The fifth episode, titled "The Axe Forgets", was written by Dan Gilroy.

=== Writing ===
The writing was structured so that a story arc is contained in every three episodes. The second set of three episodes features Luthen Rael recruiting Andor for a heist on an Imperial payroll vault in the planet of Aldhani. Following the Aldhani heist, Gilroy had commented that Dedra Meero had been ambitiously pursuing Andor as she was the first person to realize that it was an "announcement" in addition to realizing that doing so could also lead her to finding Luthen. He had noted that Dedra "thinks enough like him" to extrapolate the meaning of the Aldhani heist, and felt that the relationship between Meero and Andor was that of a "great hunter and hunted relationship".

Actor Kyle Soller had collaborated with actress Kathryn Hunter, who portrays Syril Karn's mother, Eedy Karn, in developing elements of a potential backstory. Soller said they decided that Karn's father had "left really early on, in a real acrimonious, horrible way", which had served as a "launchpad for how Eedy then parents Syril, which is by being wronged and her anger and grief and disappointment and frustration of him leaving just got filtered into Syril". Hunter had also noted that Eedy had difficulty in reaching the position she had been in, and set high expectations Syril as she had wanted him to succeed. She also commented that Eedy was "probably a thwarted woman herself, and she's overcompensating with her son".

=== Casting ===
The episode stars Diego Luna as Cassian Andor, Kyle Soller as Syril Karn, Adria Arjona as Bix Caleen, Joplin Sibtain as Brasso, James McArdle as Timm Karlo, and Rupert Vansittart as Chief Hyne.

=== Filming ===
Filming began in London, England, at the end of November 2020, with the production based at Pinewood Studios. The series was filmed under the working title Pilgrim, and was the first live-action Star Wars series to not make use of the StageCraft digital background technology. Filming locations included Black Park in Buckinghamshire, England for the flashback scenes, as well as at Middle Peak Quarry in Derbyshire, England.

=== Music ===
Nicholas Britell composed the musical score for the episode. The episode's soundtrack was released in November 2022 as part of the second volume for the series.

Andor: Episode 5 (Original Soundtrack)
| No. | Title | Length |
|---|---|---|
| 1. | "Andor (Main Title Theme) – Episode 5" | 1:08 |
| 2. | "If I Was Them" | 1:34 |
| 3. | "The Valley" | 2:10 |
| 4. | "Tomorrow" | 3:51 |
| Total length: |  | 8:43 |

== Release ==
"The Axe Forgets" was released on Disney+ on October 5, 2022.

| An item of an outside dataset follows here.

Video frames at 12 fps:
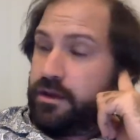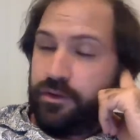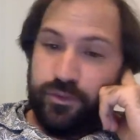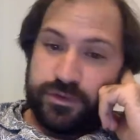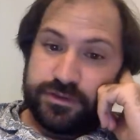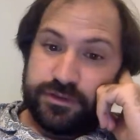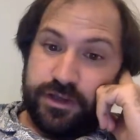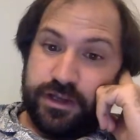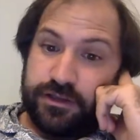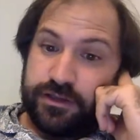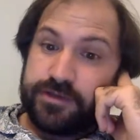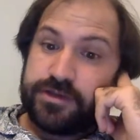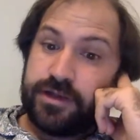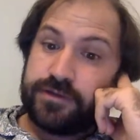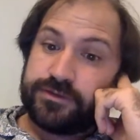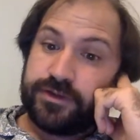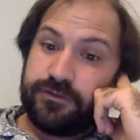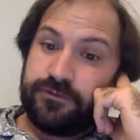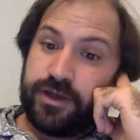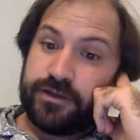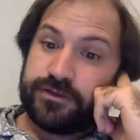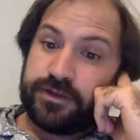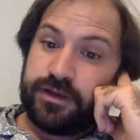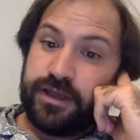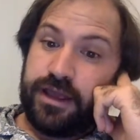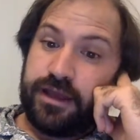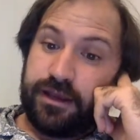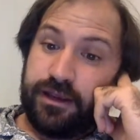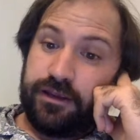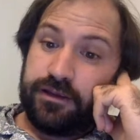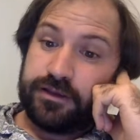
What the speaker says: which likely changes the effects that any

The episode, along with the rest of the first season of Andor was released on Ultra HD Blu-ray and Blu-ray by Walt Disney Studios Home Entertainment on April 30, 2024.

== Reception ==
=== Critical response ===

The review aggregator website Rotten Tomatoes reports a 100% approval rating, based on 18 reviews. The site's critical consensus reads, "Andors band of scrappy rebels comes into full focus in "The Axe Forgets", a bridge episode that goes a long way toward fleshing out these characters."